> _Working data_:
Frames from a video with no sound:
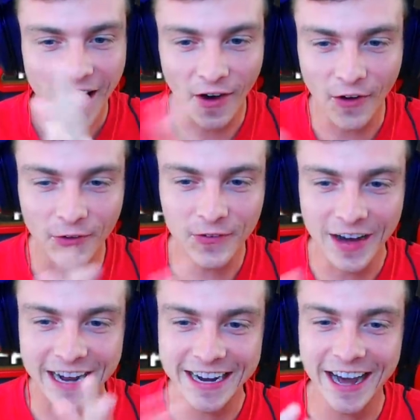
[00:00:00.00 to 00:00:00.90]
Oh
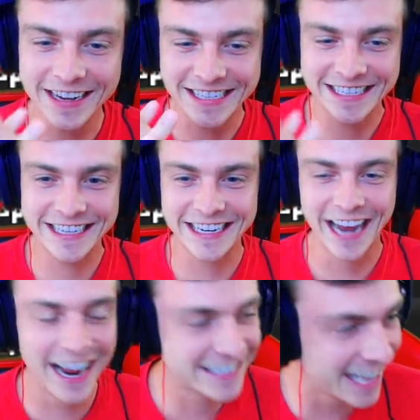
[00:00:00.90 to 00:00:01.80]
my gosh, I did
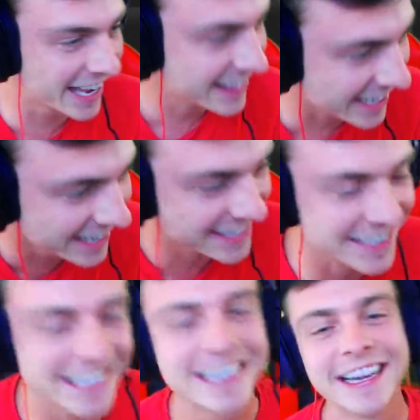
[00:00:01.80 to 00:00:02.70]
it. I did the
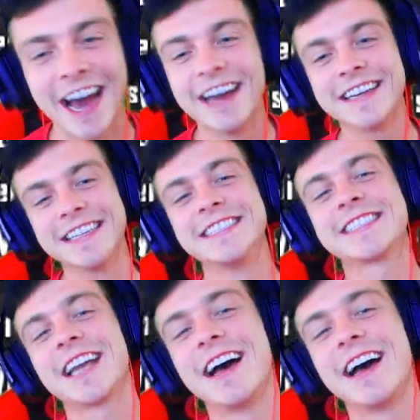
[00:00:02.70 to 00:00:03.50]
delete Gandhi shot.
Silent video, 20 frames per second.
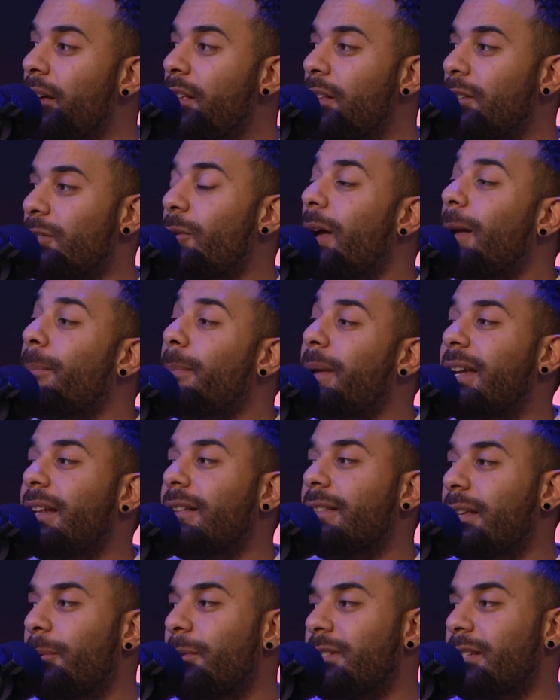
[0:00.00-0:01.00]
So I
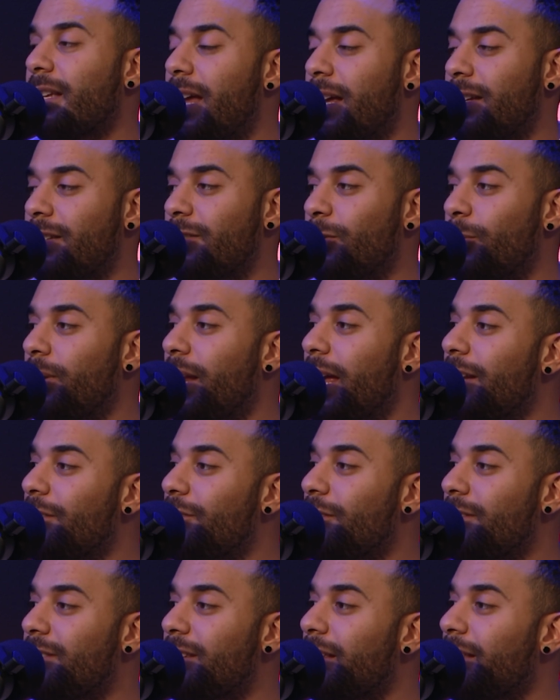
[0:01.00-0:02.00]
immediately was connected to an
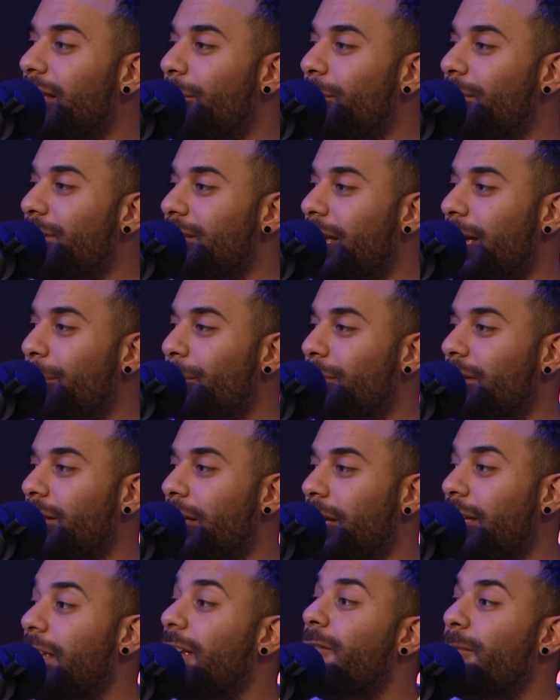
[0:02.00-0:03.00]
agency that was able to
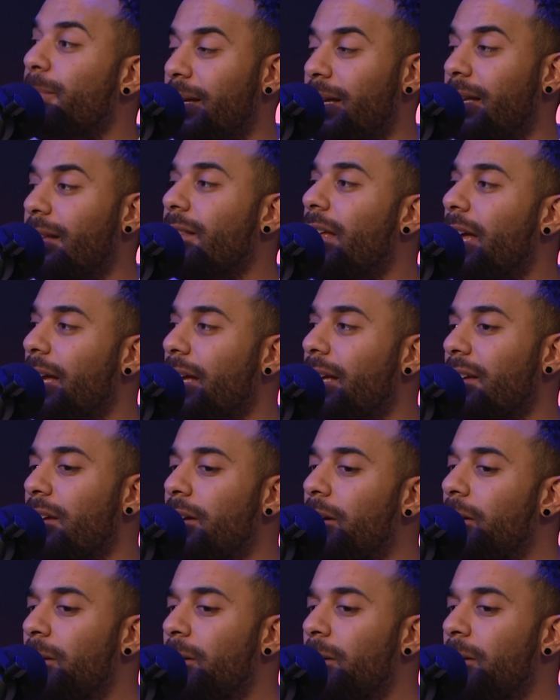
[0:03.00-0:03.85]
like give me like,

> _Prompt_: Every entry above should be returned exactly, with no images included.

> _Answer space_:
Frames from a video with no sound:
[00:00:00.00 to 00:00:00.90]
Oh
[00:00:00.90 to 00:00:01.80]
my gosh, I did
[00:00:01.80 to 00:00:02.70]
it. I did the
[00:00:02.70 to 00:00:03.50]
delete Gandhi shot.
Silent video, 20 frames per second.
[0:00.00-0:01.00]
So I
[0:01.00-0:02.00]
immediately was connected to an
[0:02.00-0:03.00]
agency that was able to
[0:03.00-0:03.85]
like give me like,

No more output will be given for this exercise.